Making it Simple
Danilo and Gina Perez live in New York City. They are 30 years old and plan to have a child in five years and retire at 65. They are both busy bees with a typical, but also highly complex economic life. They want to have a stable living standard per household member over time, but don’t know how much to spend each year to make this happen.
There are lots of factors at play—wages, taxes, their prospective extra mouth to feed and his/her college expenses, mortgage payments, contributing to retirement accounts, life insurance premiums, collecting Social Security, paying Medicare premiums, rates of return on investments, inflation . . .
Danilo and Gina are very smart, yet flummoxed by all these factors. They shouldn’t feel bad. PhDs in Economics couldn’t solve the Perez’s consumption-smoothing problems on their own.
Doing so requires sophisticated consumption-smoothing software. ESPlanner—the first and, to date, only consumption-smoothing planning program available to the public—can deal with all these factors and more in a matter of seconds.
The dotted red line in the graph shows what ESPlanner recommends the Perezes spend on consumption each year.

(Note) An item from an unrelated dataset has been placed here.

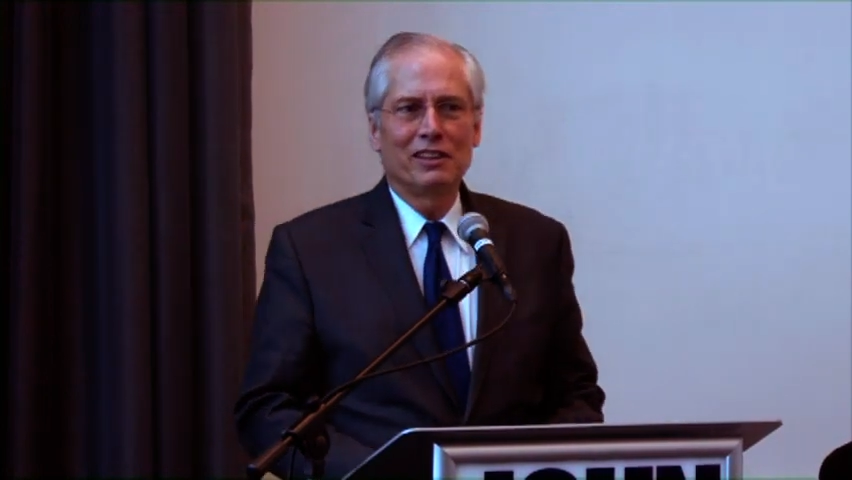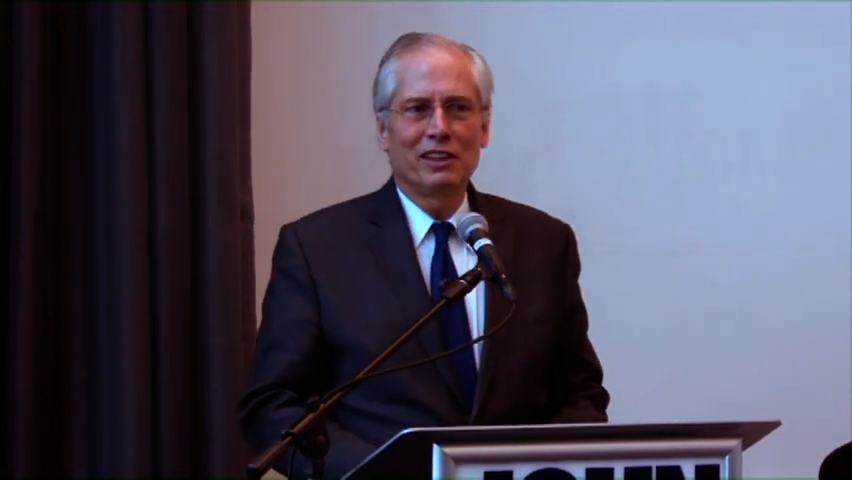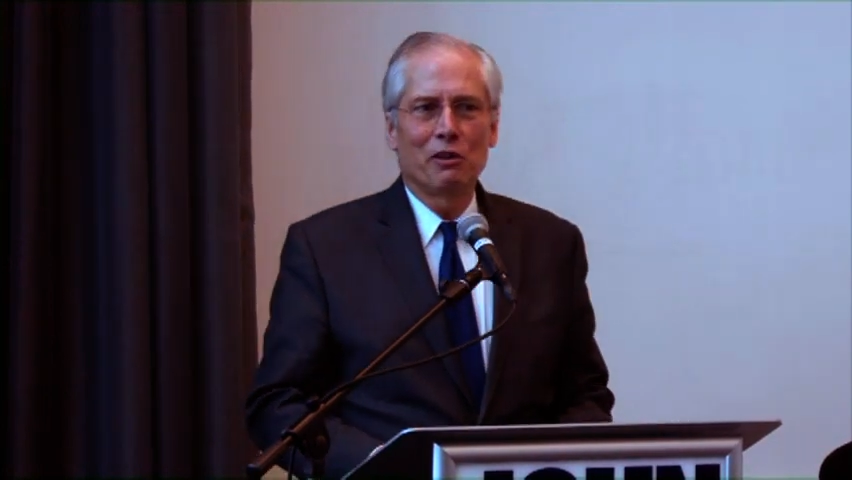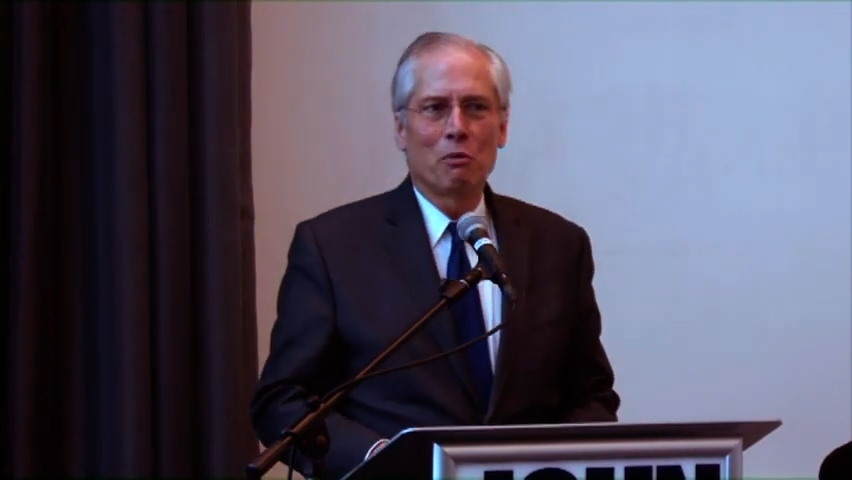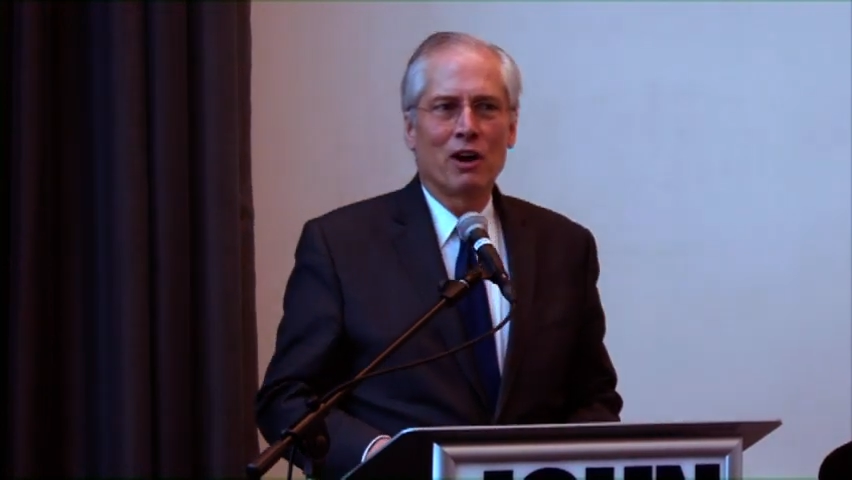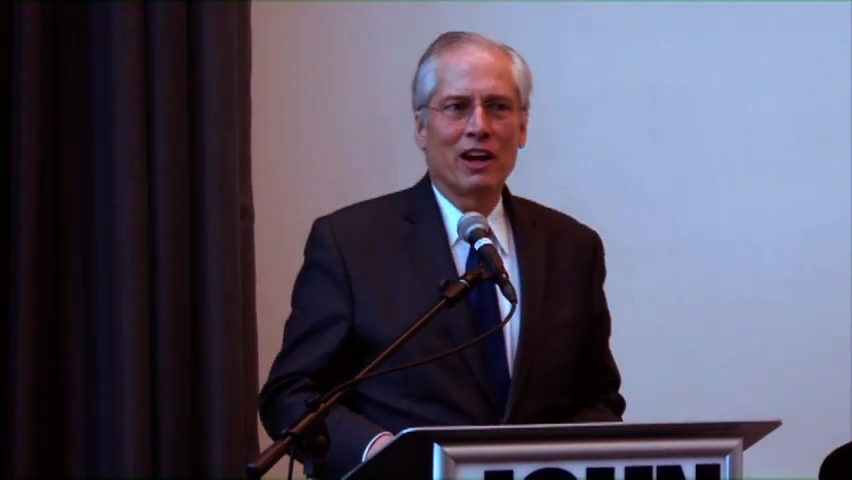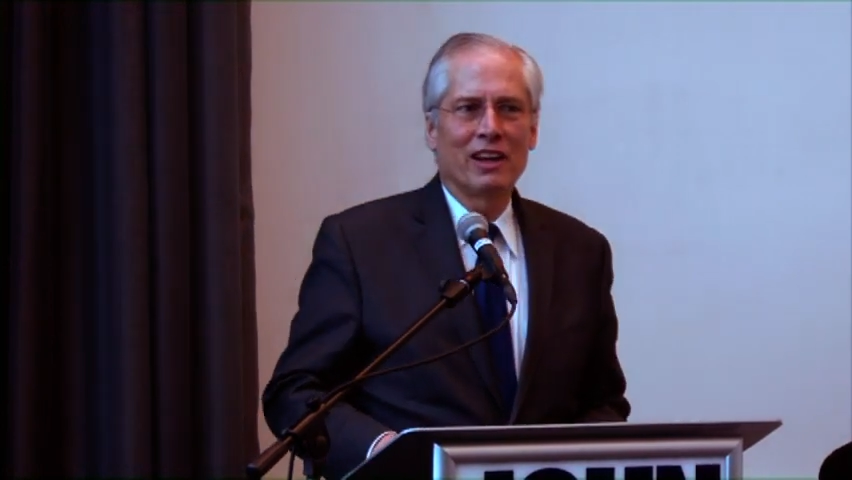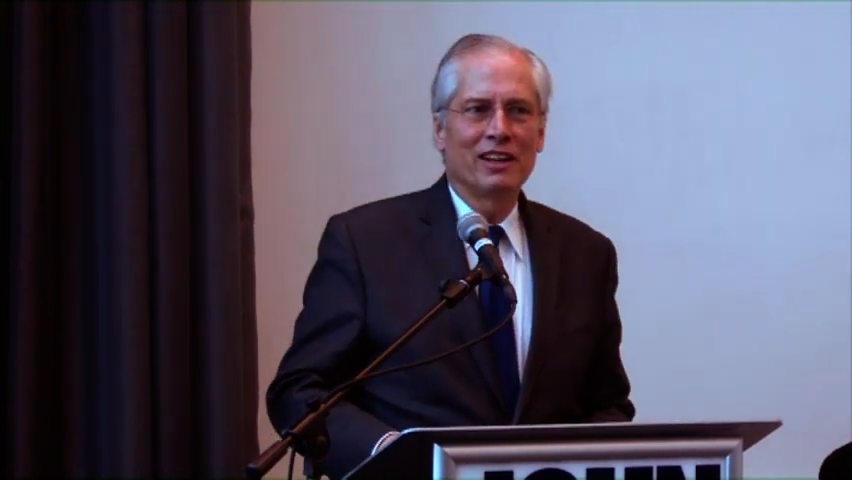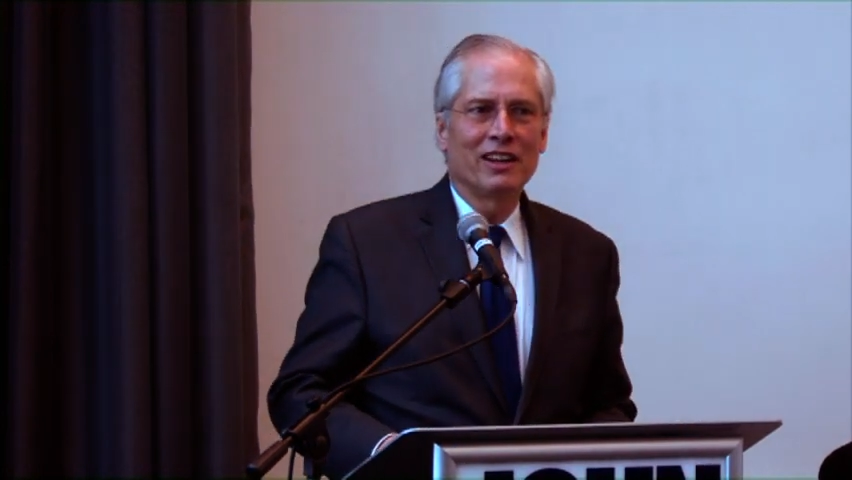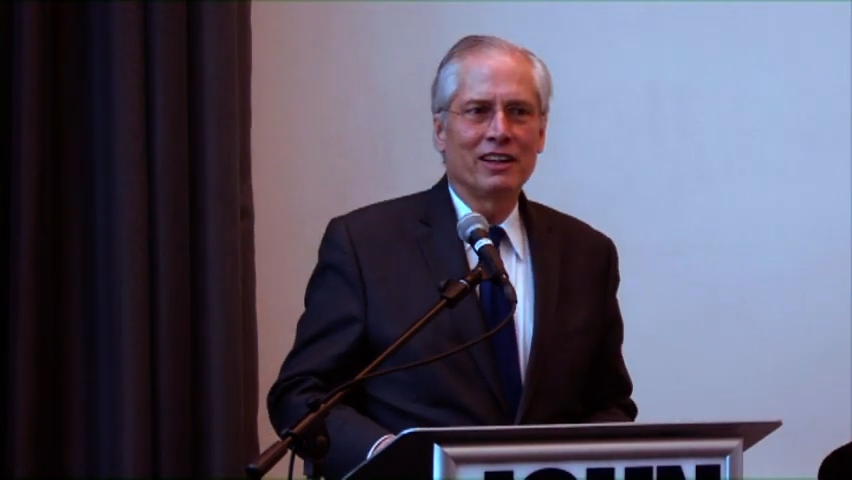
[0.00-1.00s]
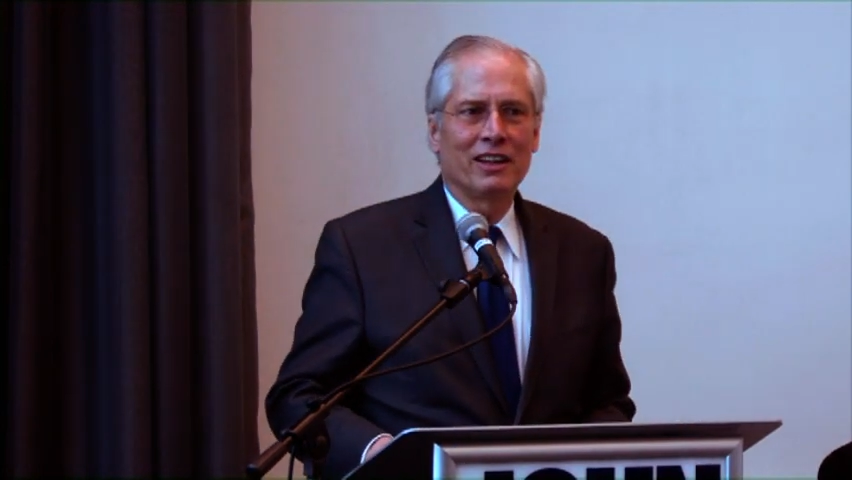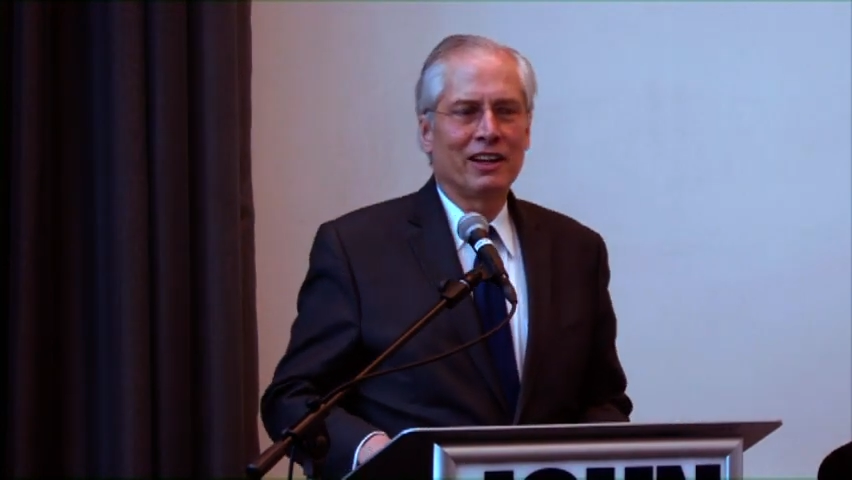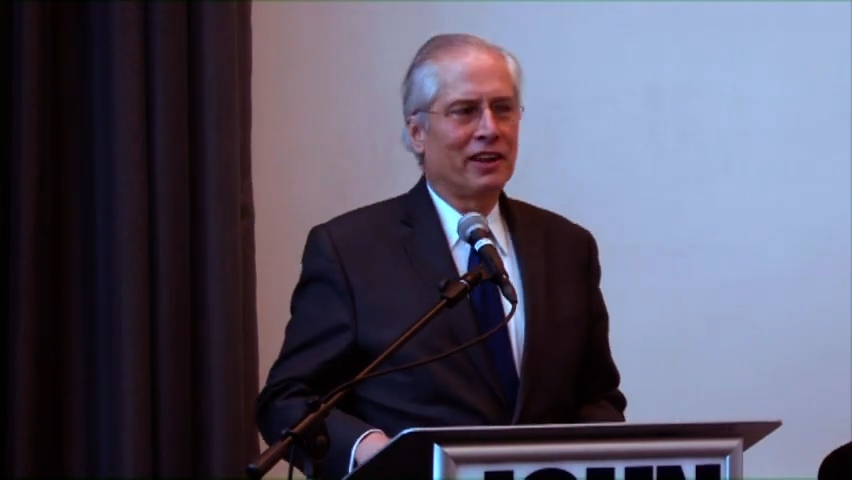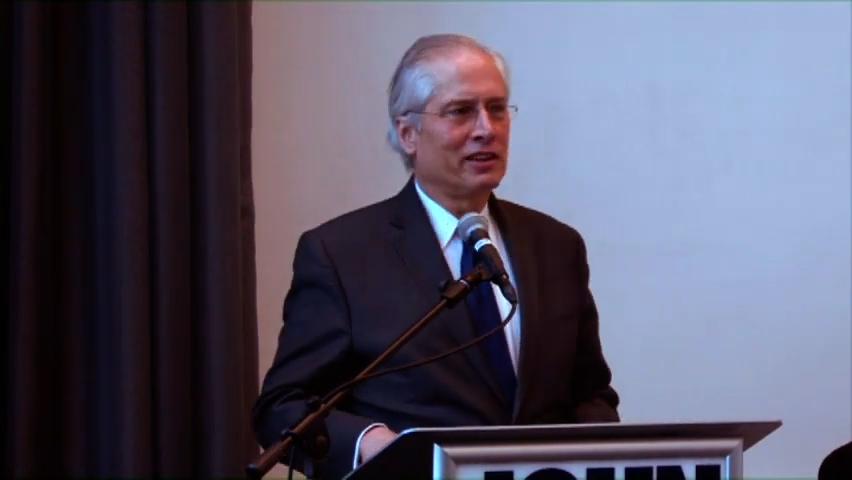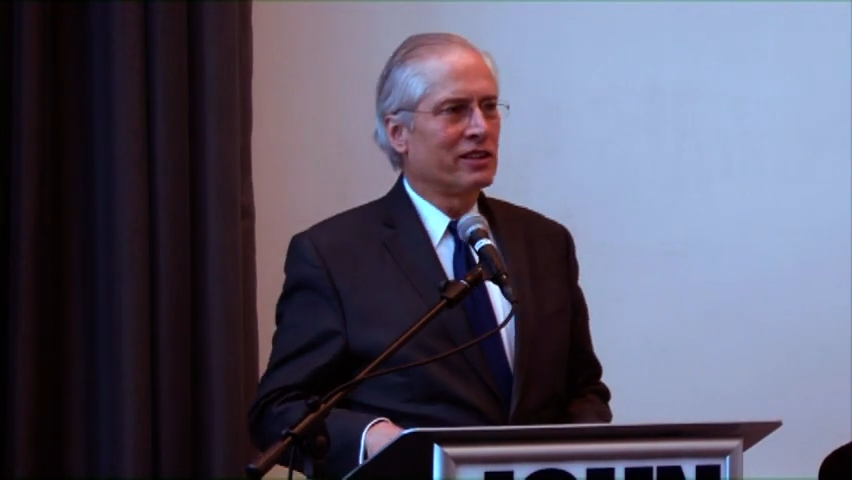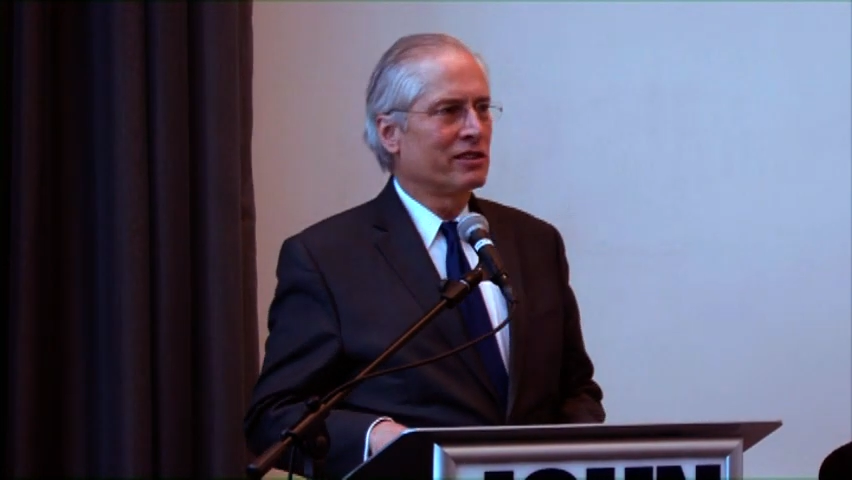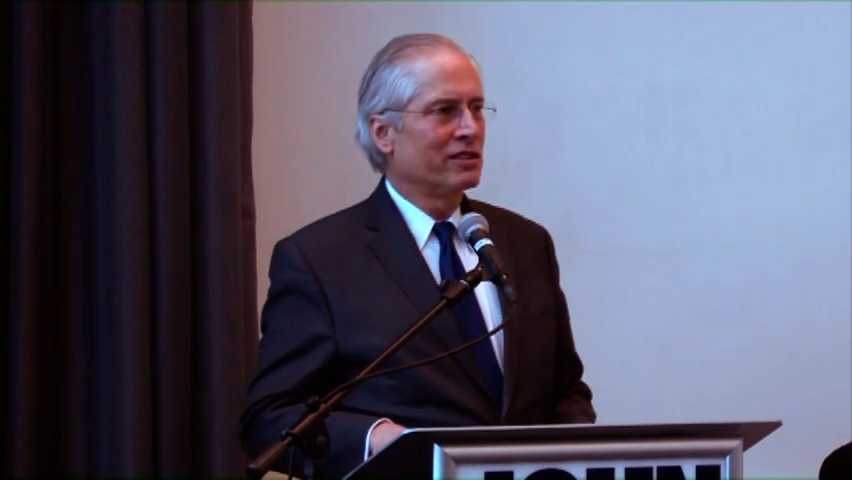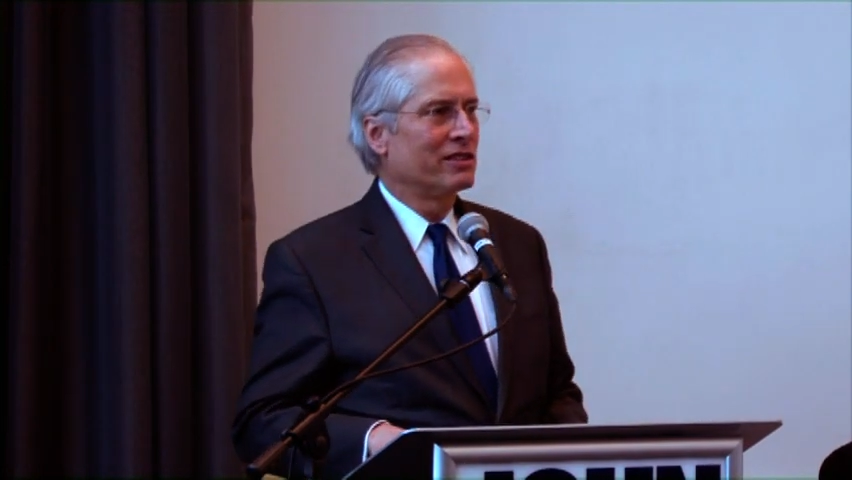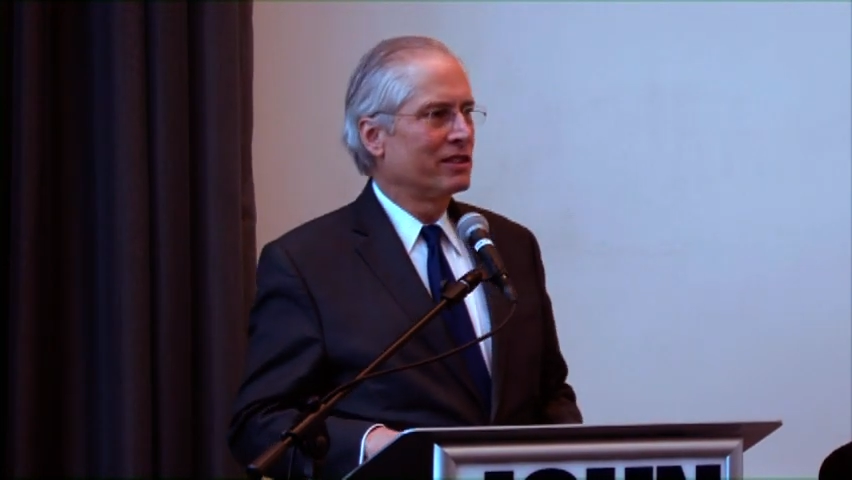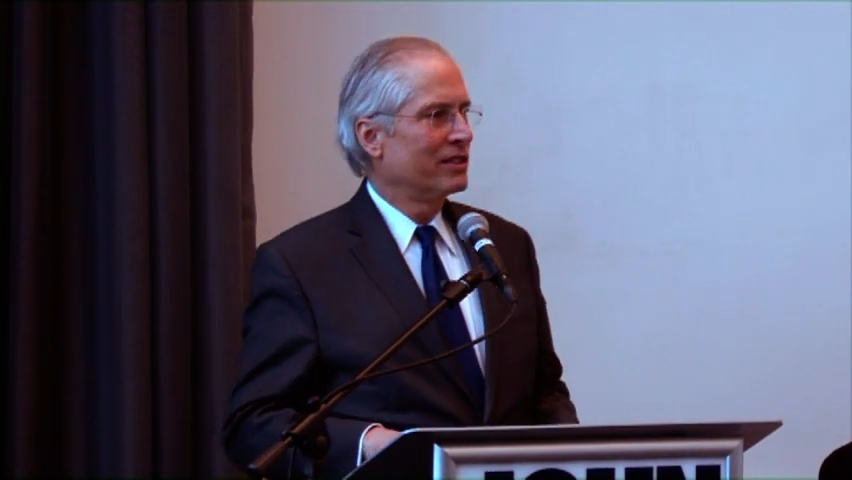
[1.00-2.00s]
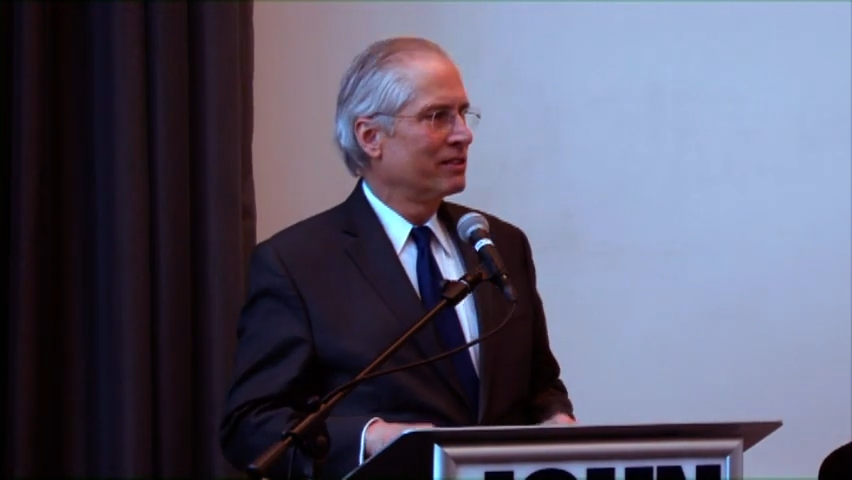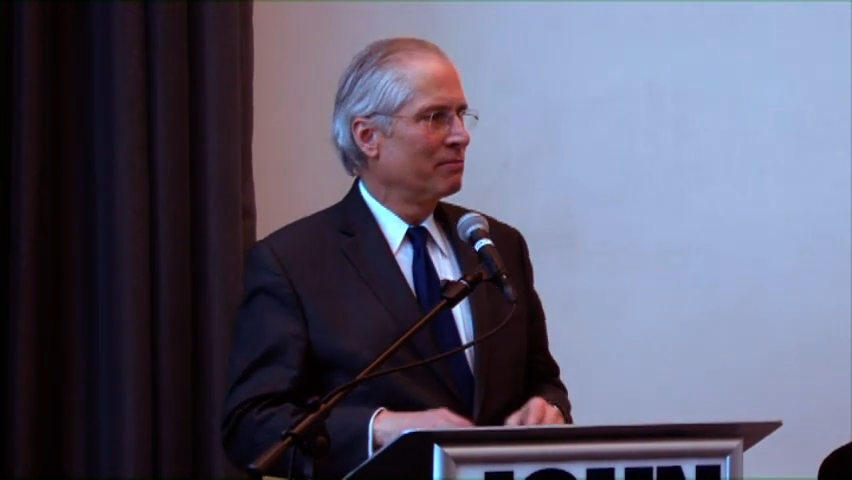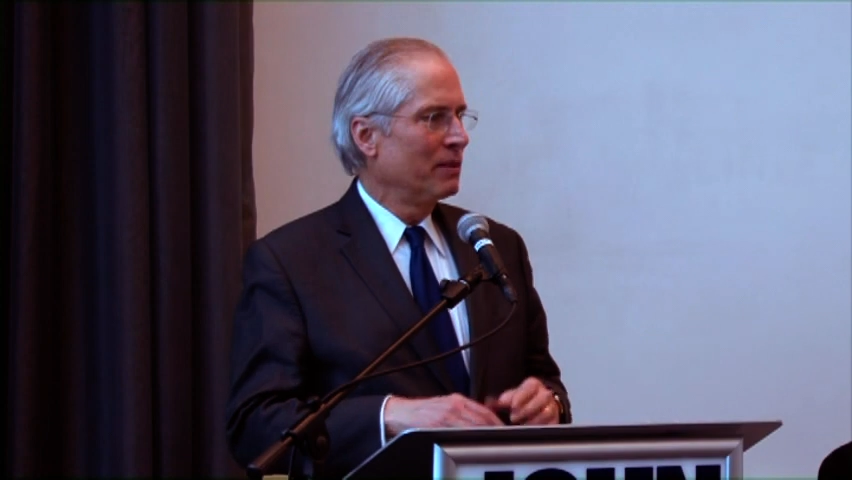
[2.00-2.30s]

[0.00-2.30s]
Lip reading: you why I think this is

Consumption refers to all spending apart from taxes, housing, insurance premiums, retirement account contributions, special expenditures, and saving. i.e., consumption is the household’s discretionary spending.
The dotted red line shows more spending when their child arrives and less once he/she reaches age 19 and heads off to college. This recommendation—consume more when there are more mouths to feed—is consistent with a perfectly stable living standard per person over time, which is shown in the dotted blue line.
The purple line shows total expenditures on consumption, housing, college, insurance and Medicare premiums, retirement account contributions, and taxes. Changes over time in the purple line reflect not only changes over time in the level of consumption, but also the fact that the household’s real (inflation-adjusted) mortgage payments are falling over time, that college expenses are time-limited, that Medicare premium are projected to rise significantly during the Perez’s retirement, that taxes vary through time, and that retirement account contributions stop at retirement. The chart also shows the Perez’s income changing through time. Income refers to their labor earnings, assets income, retirement account withdraws, and Social Security benefits.
The amount the Perezes need to save each year changes dramatically over time. This is a far cry from traditional planning’s recommendation that the households save a fixed amount or at a fixed rate each year. ESPlanner tells the Perezes to save when they can and dissave when they need to. Given the changes that the Perezes face over time in their income and off-the-top expenses, fixing their saving amount or saving rate would entail huge variations over time in the Perez’s living standard. Thus conventional advice entails consumption disruption, not consumption smoothing.